Fakta statistik yang tak terbantahkan ini sebetulnya juga tidak teramat mengejutkan jika melihat sepak terjang pemain bernomor punggung 66 ini. Natkho sudah terpilih memperkuat timnas Israel dalam berbagai kelompok umur -termasuk menjadi kapten tim U-19- dan hingga kini pun ia masih menjadi andalan timnas senior. Artinya, Natkho memang pemain dengan kelas internasional. Bukan karir internasional biasa pula mengingat ia menjadi minoritas Muslim dalam skuat yang didominasi pemain beragama Yahudi.

Keberhasilan Natkho menembus skuat Israel dan hingga kini menjadi andalan juga menghadirkan kisah tersendiri. Kakek buyutnya berasal dari Karachay-Cherkessia, wilayah utara pegunungan Kaukasus yang berbatasan dengan Georgia, yang juga masih menjadi bagian dari negara Rusia. Penduduk asli wilayah ini sering disebut sebagai Circassian. Sang kakek buyut bersama para Muslim lainnya melakukan emigrasi ke wilayah Turki pada pertengahan abad ke-19 sebelum kembali berpindah ke Kfar Kama, wilayah Israel utara (yang sempat menjadi wilayah Palestina).

Di kota inilah Natkho lahir, lalu kemudian tumbuh sebagai pesepak bola. Karir yuniornya dihabiskan di klub Hapoel Tel Aviv, di mana ia kemudian memulai debut tim senior musim 2006-07 bersama Ben Sahar, penyerang yang sempat bermain di Chelsea. Total, ia bermain sebanyak 147 kali untuk Hapoel, termasuk beberapa performa di kompetisi antarklub Eropa. Performa gemilang ini kemudian membawanya ke Rusia di mana Rubin Kazan menjadi destinasi selanjutnya. Di Kazan, ia menjadi pemain andalan dan bermain selama empat musim sebelum hijrah ke PAOK. Semasa bermain di klub wilayah selatan Rusia tersebut, harga pemain ini sempat menyentuh 12 juta euro menurut situs Transfermarkt, menandakan bahwa ia bukanlah pemain dengan kelas medioker.
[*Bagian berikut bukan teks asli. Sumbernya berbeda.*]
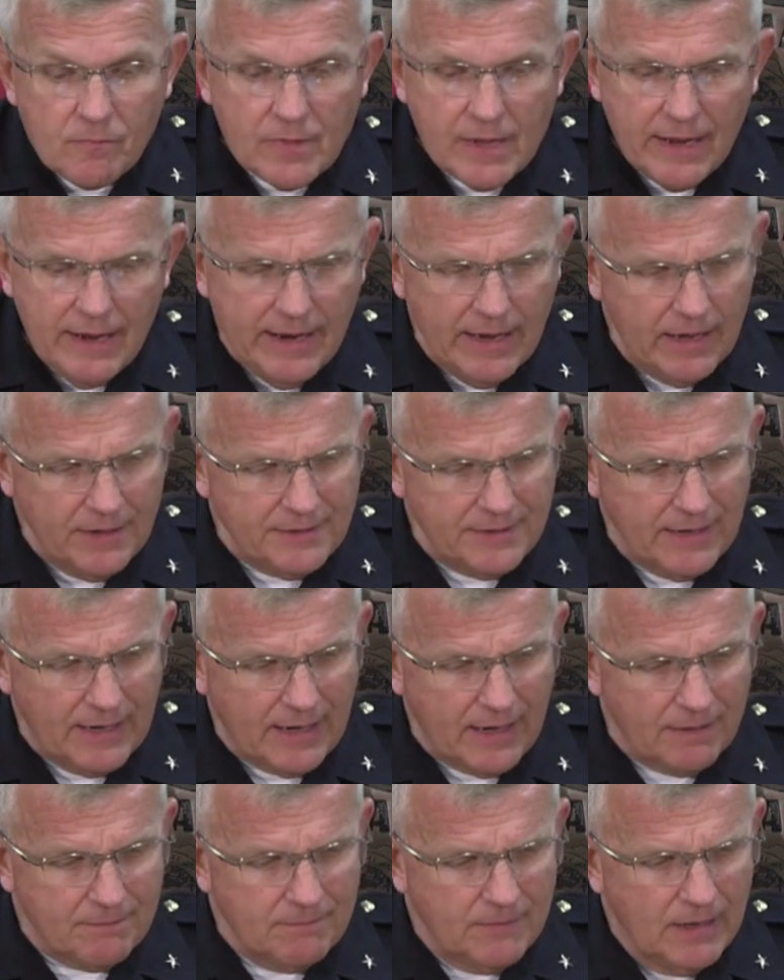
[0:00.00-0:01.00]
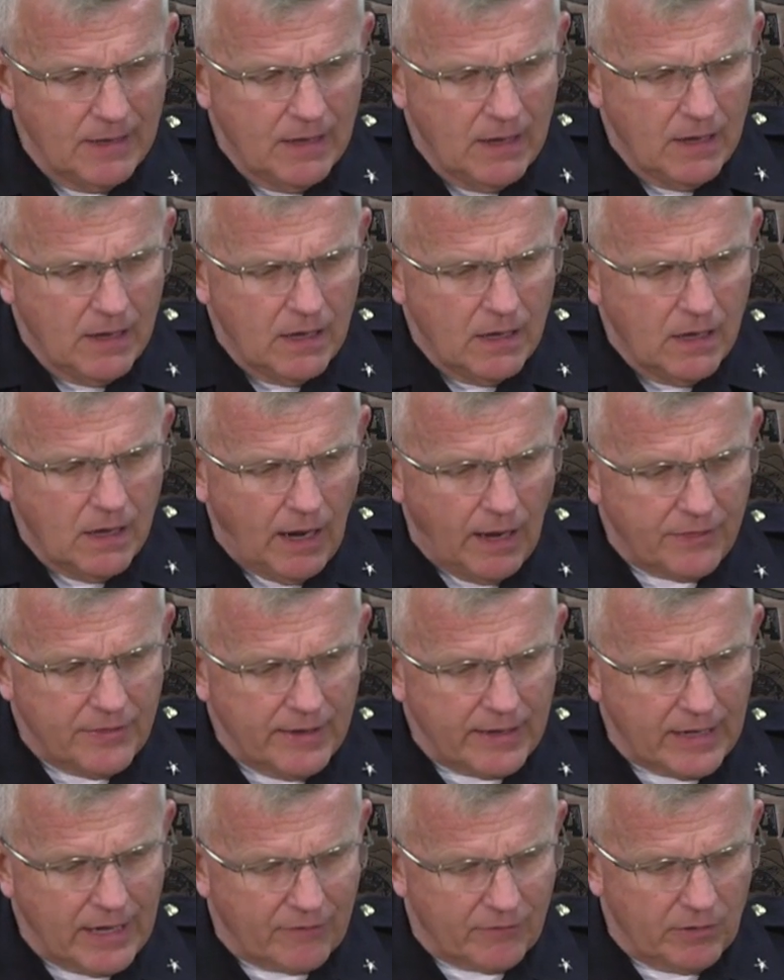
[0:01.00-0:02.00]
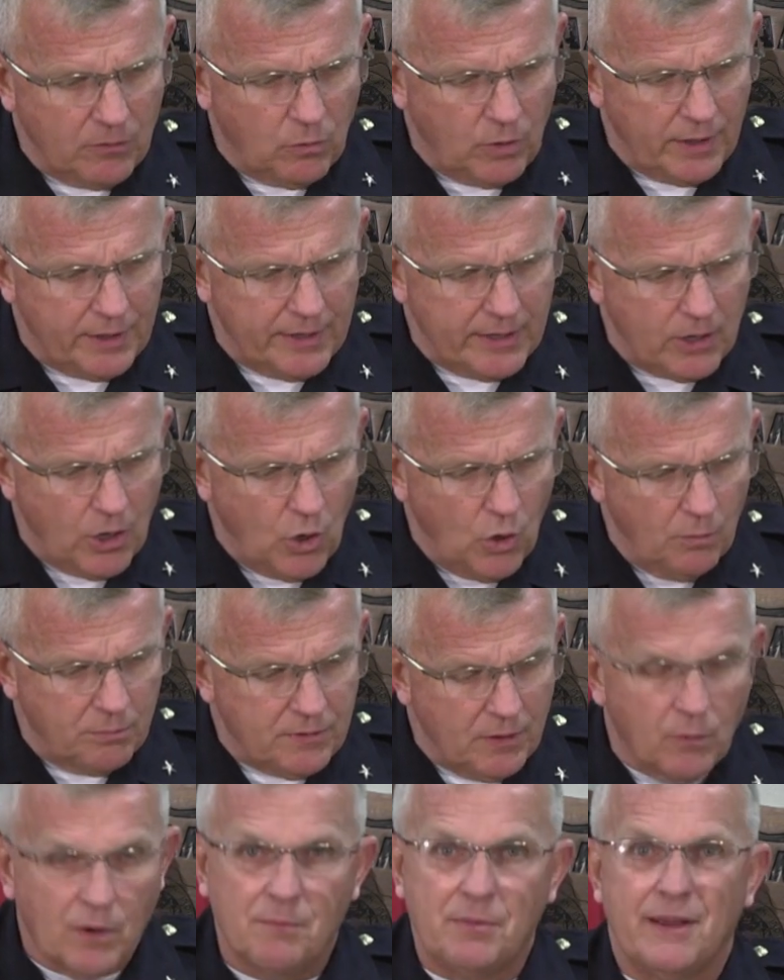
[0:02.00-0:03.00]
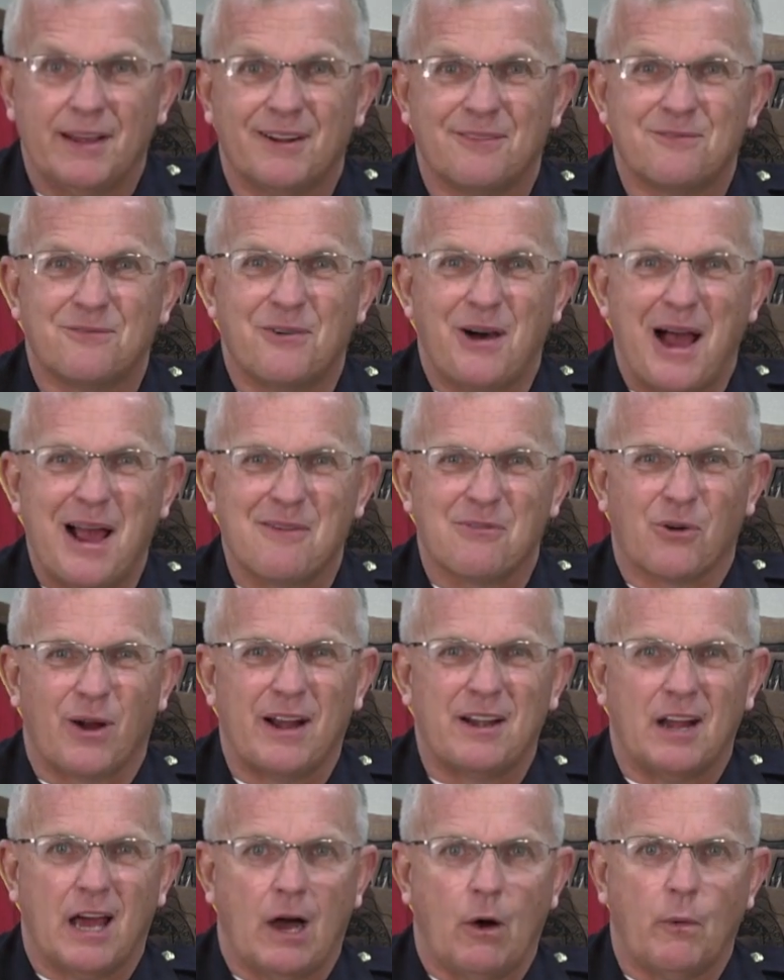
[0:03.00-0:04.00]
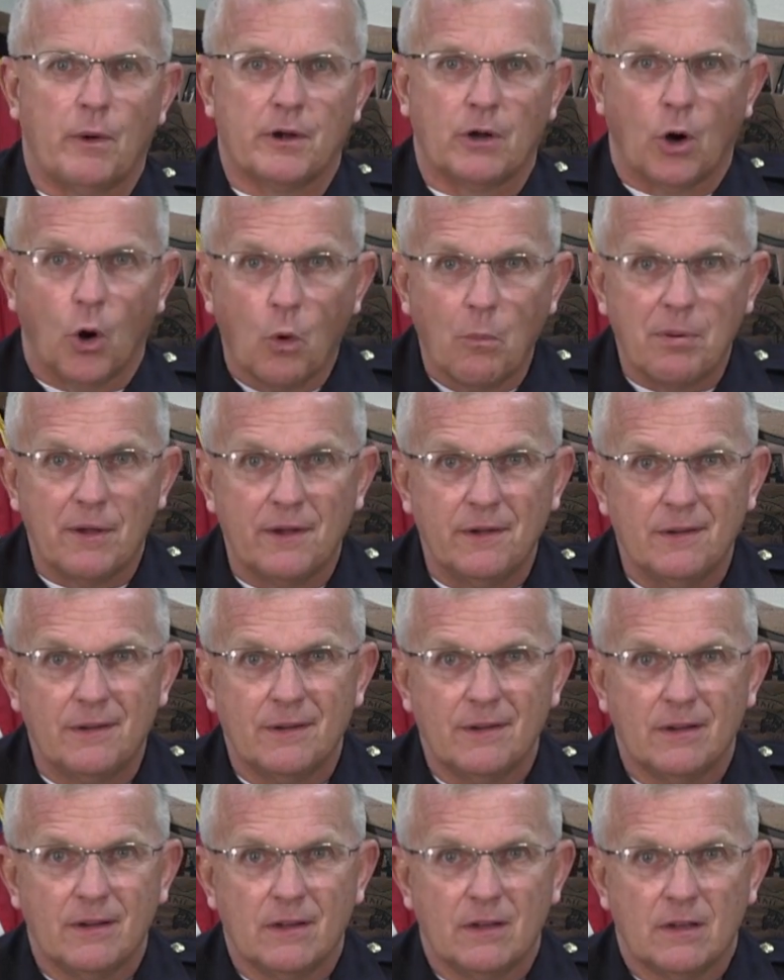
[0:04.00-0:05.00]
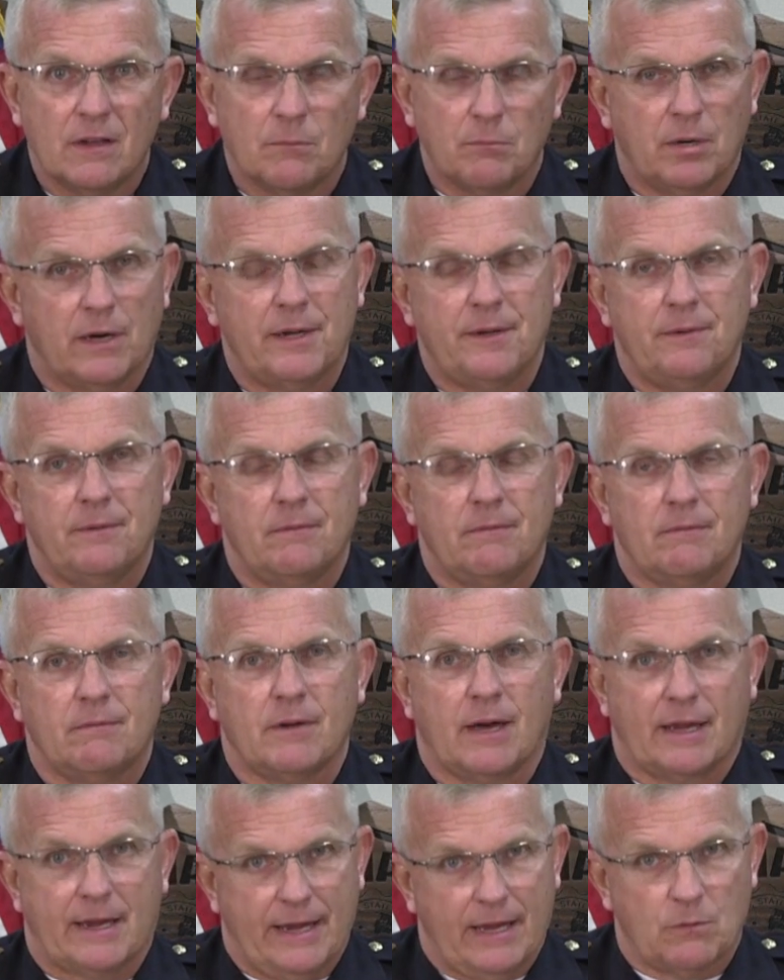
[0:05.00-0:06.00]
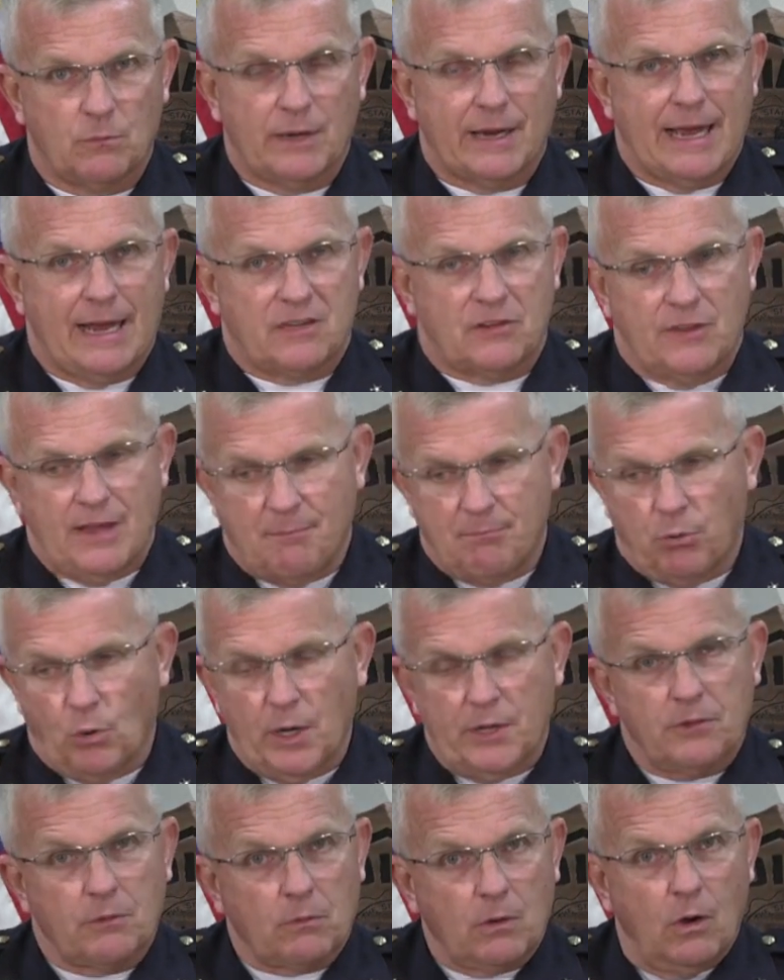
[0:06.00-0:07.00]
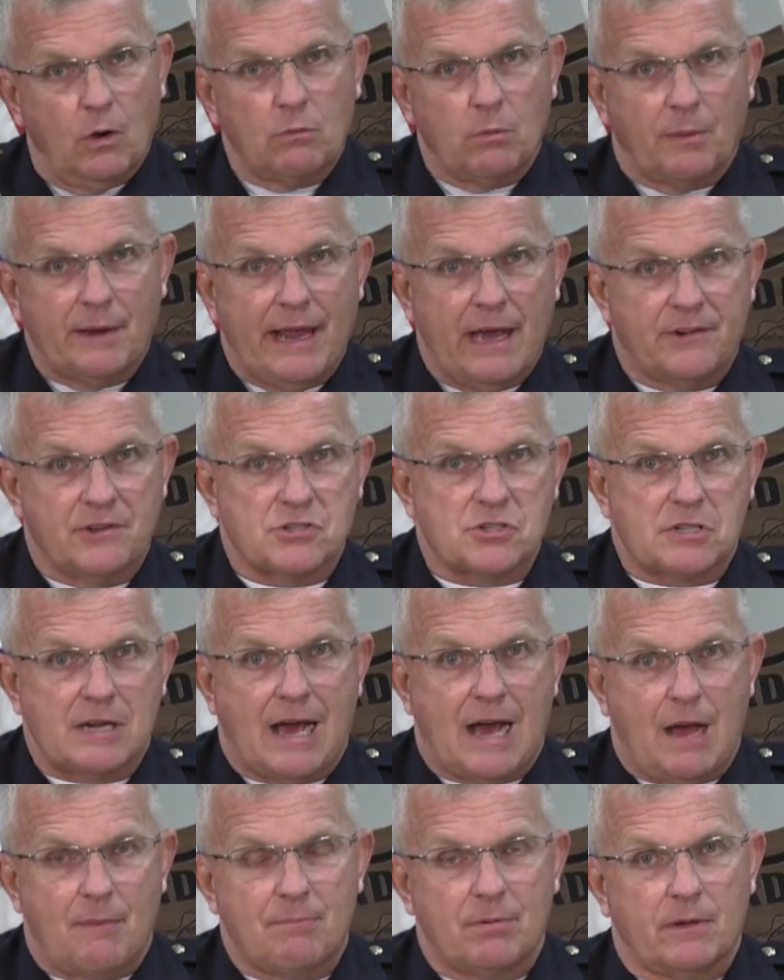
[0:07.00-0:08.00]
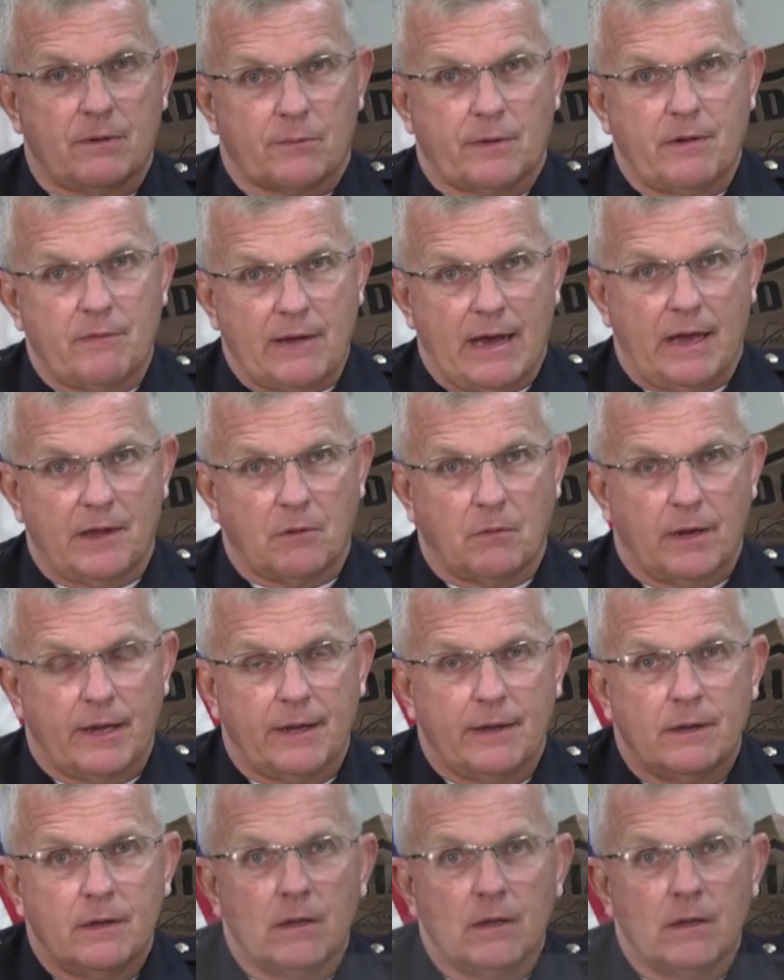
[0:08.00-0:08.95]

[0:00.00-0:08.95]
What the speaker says: And I think everyone had hoped that we'd be at 5 right now and open, but again, we got to that point in the road where we had to stop and reevaluate.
Seperti dikutip dari situs Russianfootballnews, darah olahraga memang mengalir deras dari keluarga besarnya. Adam, salah satu kerabatnya pernah bermain untuk klub Kuban Krasnodar dan Druzhba-Maikop. Ia juga memiliki sepupu bernama Nili Natkho, seorang mantan pebasket yang tewas dalam kecelakaan mobil tahun 2004 silam.

Beberapa kalangan menjuluki Natkho dengan fantastis, yaitu Xavi dari Circassian. Bukan julukan sembarangan lantaran merujuk pada playmaker Barcelona, Xavi Hernandez. Meskipun memiliki kemiripan dalam beberapa aspek teknis, tentu saja Xavi berada beberapa level di atas Natkho jika dilihat dari pengalaman maupun pencapaian. Natkho juga belum teramat teruji lantaran belum pernah bermain di liga top Eropa. Namun dengan menjadi pemain kunci di sebuah tim papan atas Rusia, jalan menuju pengembangan karir jelas terbuka lebar untuknya.